BEGIN

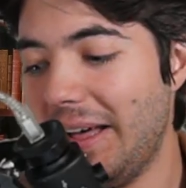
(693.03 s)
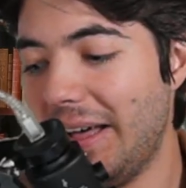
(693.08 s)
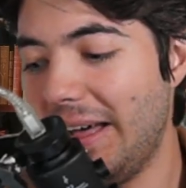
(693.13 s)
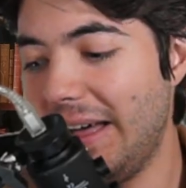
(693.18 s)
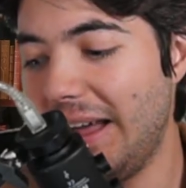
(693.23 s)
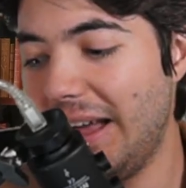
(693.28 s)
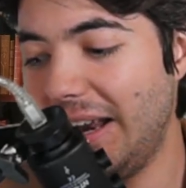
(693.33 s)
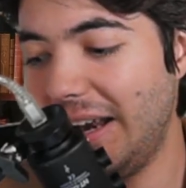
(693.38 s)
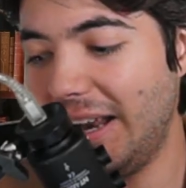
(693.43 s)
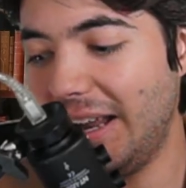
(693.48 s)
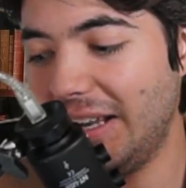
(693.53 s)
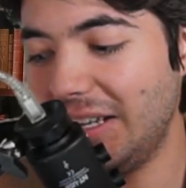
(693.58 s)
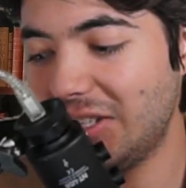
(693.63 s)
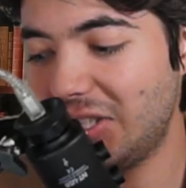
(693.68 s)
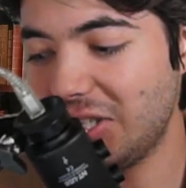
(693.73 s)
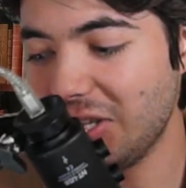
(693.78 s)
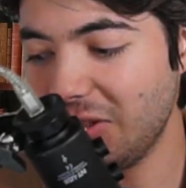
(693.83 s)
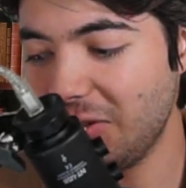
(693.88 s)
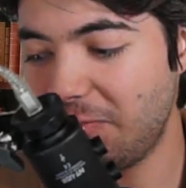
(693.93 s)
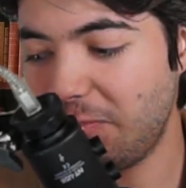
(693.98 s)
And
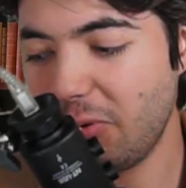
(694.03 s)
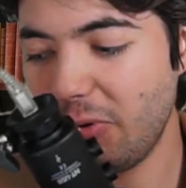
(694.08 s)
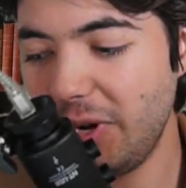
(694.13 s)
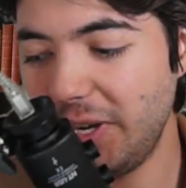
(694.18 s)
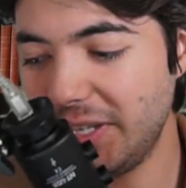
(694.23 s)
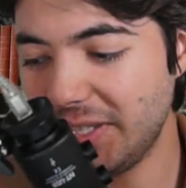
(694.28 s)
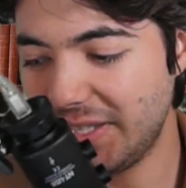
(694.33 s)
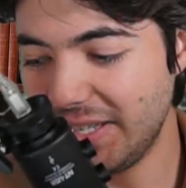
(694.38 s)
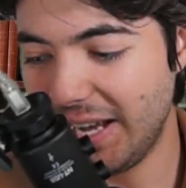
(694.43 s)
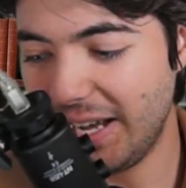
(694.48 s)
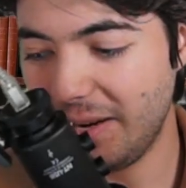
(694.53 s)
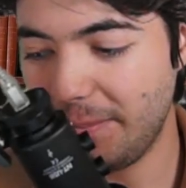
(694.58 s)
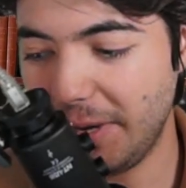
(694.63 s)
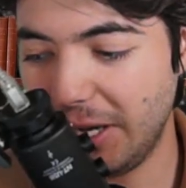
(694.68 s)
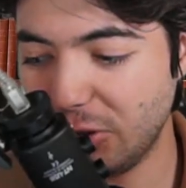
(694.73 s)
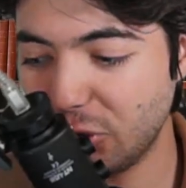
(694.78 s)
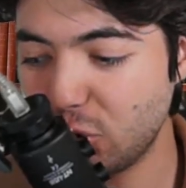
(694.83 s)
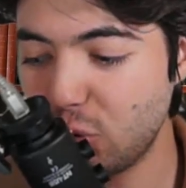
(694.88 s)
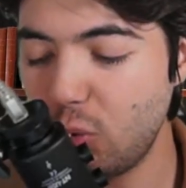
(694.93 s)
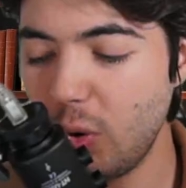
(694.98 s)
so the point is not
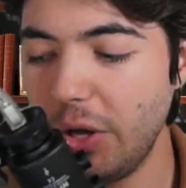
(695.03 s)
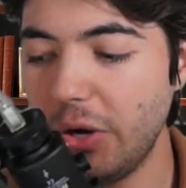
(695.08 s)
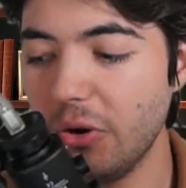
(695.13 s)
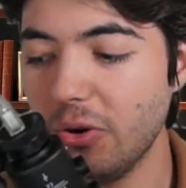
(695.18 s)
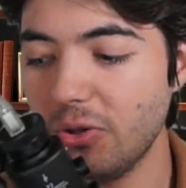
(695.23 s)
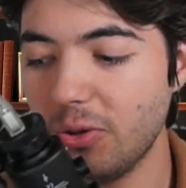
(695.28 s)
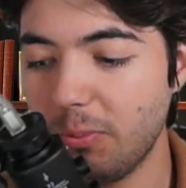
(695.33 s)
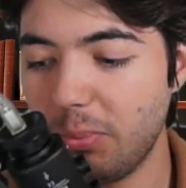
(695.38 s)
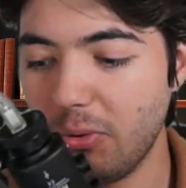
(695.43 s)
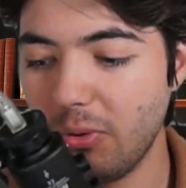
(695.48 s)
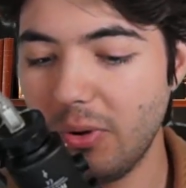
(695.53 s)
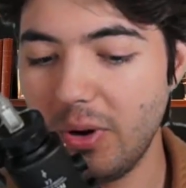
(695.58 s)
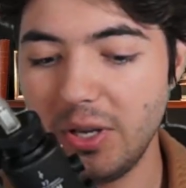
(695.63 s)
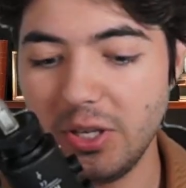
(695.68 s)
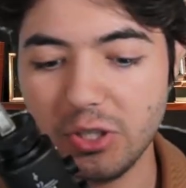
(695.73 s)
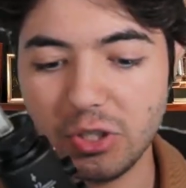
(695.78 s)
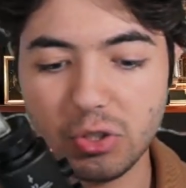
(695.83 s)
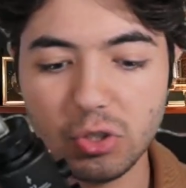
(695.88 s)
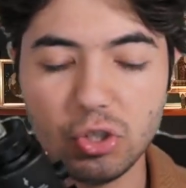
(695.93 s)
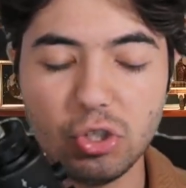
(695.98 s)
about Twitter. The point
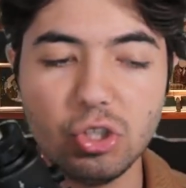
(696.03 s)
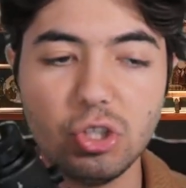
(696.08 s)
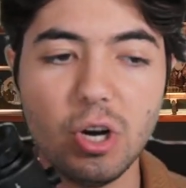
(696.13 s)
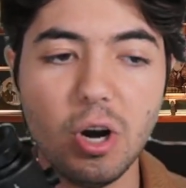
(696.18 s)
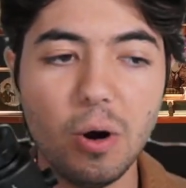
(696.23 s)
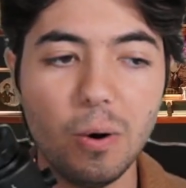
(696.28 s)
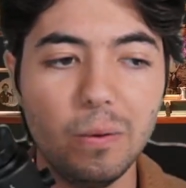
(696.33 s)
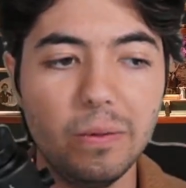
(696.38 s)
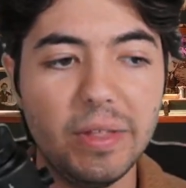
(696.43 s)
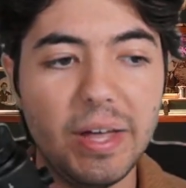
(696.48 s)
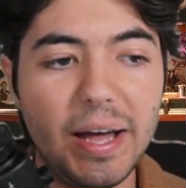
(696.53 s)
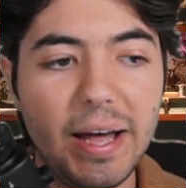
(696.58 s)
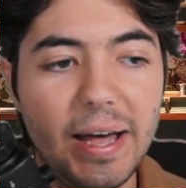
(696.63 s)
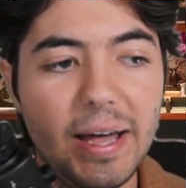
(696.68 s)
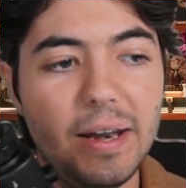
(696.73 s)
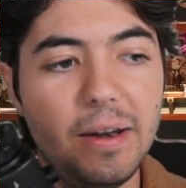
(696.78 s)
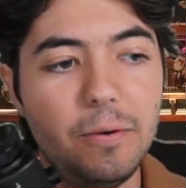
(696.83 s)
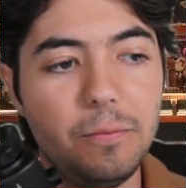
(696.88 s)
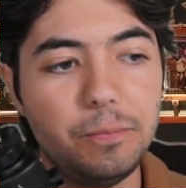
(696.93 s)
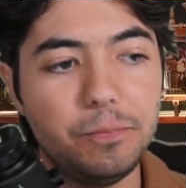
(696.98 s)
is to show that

END

§ Task:
Everything in the data above gets copied exactly. Only the pictures are skipped.

§ Answer:
(693.03 s)
(693.08 s)
(693.13 s)
(693.18 s)
(693.23 s)
(693.28 s)
(693.33 s)
(693.38 s)
(693.43 s)
(693.48 s)
(693.53 s)
(693.58 s)
(693.63 s)
(693.68 s)
(693.73 s)
(693.78 s)
(693.83 s)
(693.88 s)
(693.93 s)
(693.98 s)
And
(694.03 s)
(694.08 s)
(694.13 s)
(694.18 s)
(694.23 s)
(694.28 s)
(694.33 s)
(694.38 s)
(694.43 s)
(694.48 s)
(694.53 s)
(694.58 s)
(694.63 s)
(694.68 s)
(694.73 s)
(694.78 s)
(694.83 s)
(694.88 s)
(694.93 s)
(694.98 s)
so the point is not
(695.03 s)
(695.08 s)
(695.13 s)
(695.18 s)
(695.23 s)
(695.28 s)
(695.33 s)
(695.38 s)
(695.43 s)
(695.48 s)
(695.53 s)
(695.58 s)
(695.63 s)
(695.68 s)
(695.73 s)
(695.78 s)
(695.83 s)
(695.88 s)
(695.93 s)
(695.98 s)
about Twitter. The point
(696.03 s)
(696.08 s)
(696.13 s)
(696.18 s)
(696.23 s)
(696.28 s)
(696.33 s)
(696.38 s)
(696.43 s)
(696.48 s)
(696.53 s)
(696.58 s)
(696.63 s)
(696.68 s)
(696.73 s)
(696.78 s)
(696.83 s)
(696.88 s)
(696.93 s)
(696.98 s)
is to show that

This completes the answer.